BRIEF: As you look over the data below, please find each line where the word "transcript" appears, then copy it.

(Records excerpted from a collection)
----
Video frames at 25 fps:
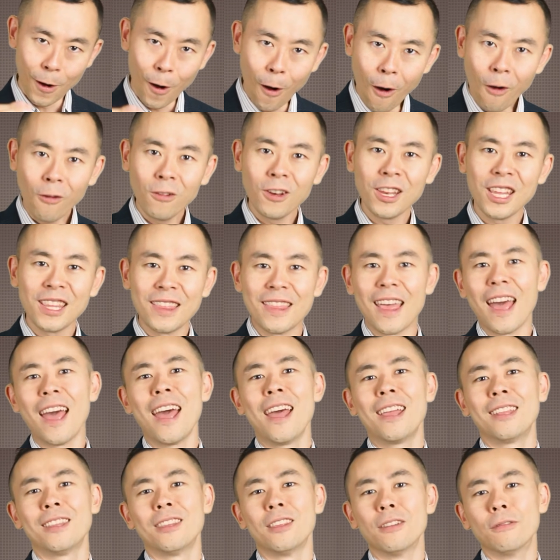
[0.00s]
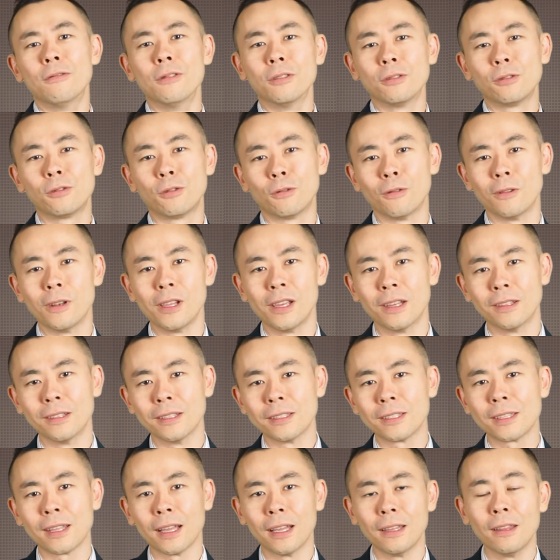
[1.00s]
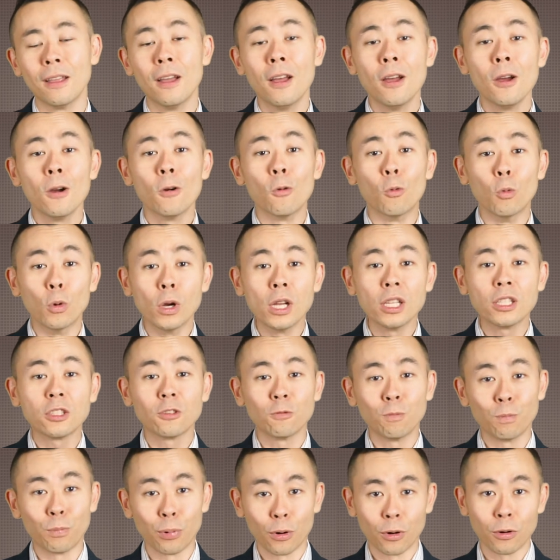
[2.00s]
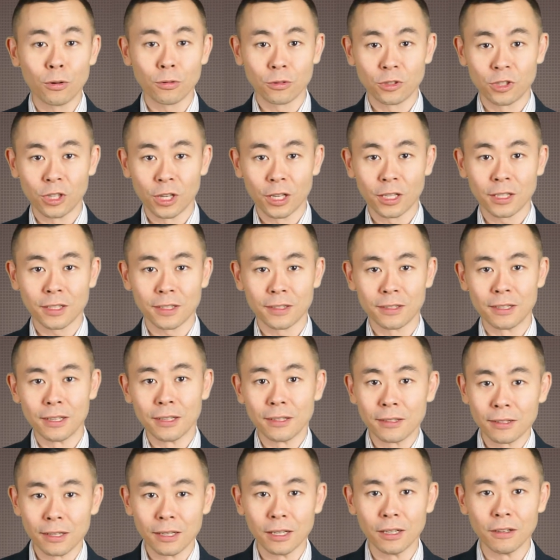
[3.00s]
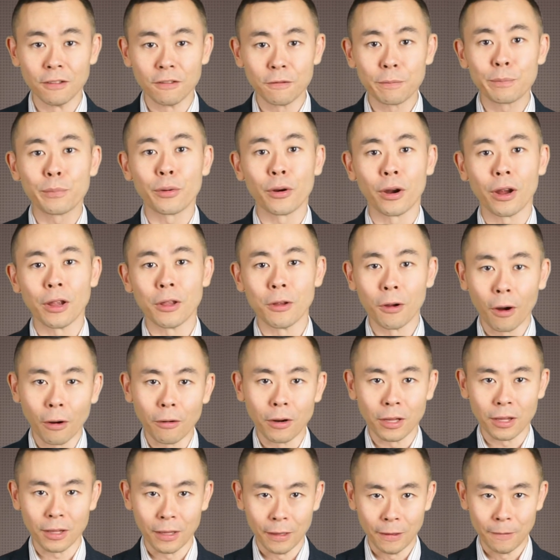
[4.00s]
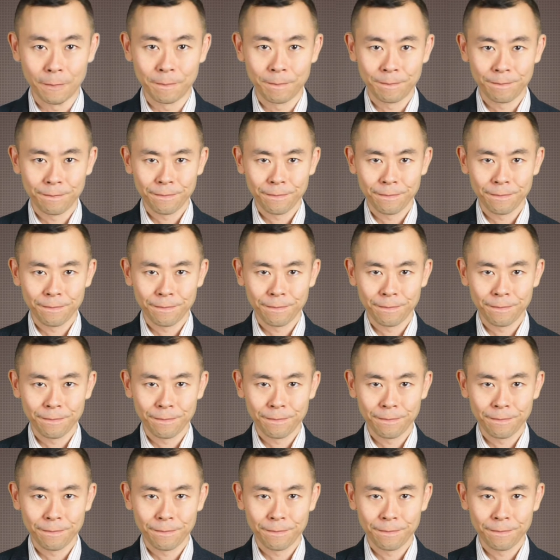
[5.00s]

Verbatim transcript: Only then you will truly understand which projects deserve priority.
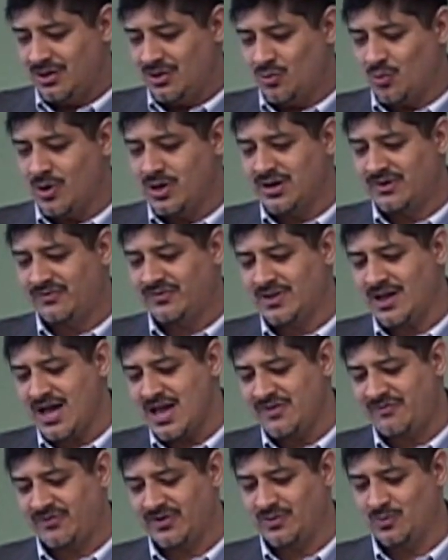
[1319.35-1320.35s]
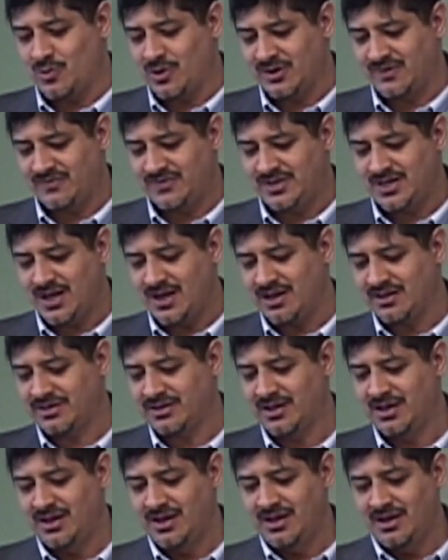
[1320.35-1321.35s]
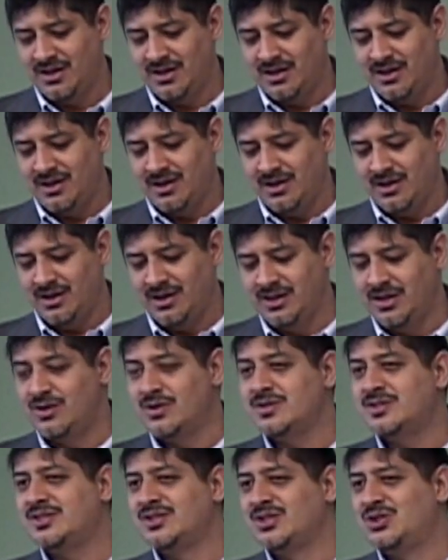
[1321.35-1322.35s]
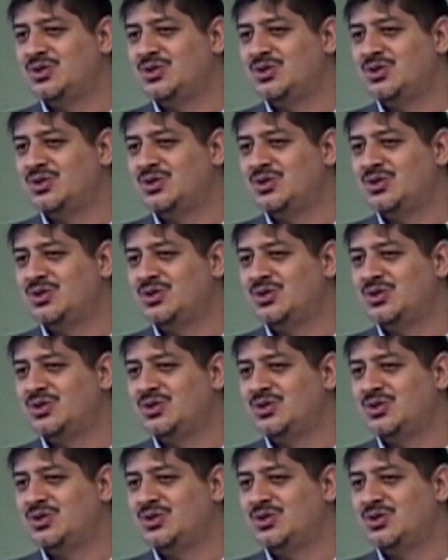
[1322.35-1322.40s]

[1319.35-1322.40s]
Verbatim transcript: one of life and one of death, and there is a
----
EXERCISE RESPONSE:
Verbatim transcript: Only then you will truly understand which projects deserve priority.
Verbatim transcript: one of life and one of death, and there is a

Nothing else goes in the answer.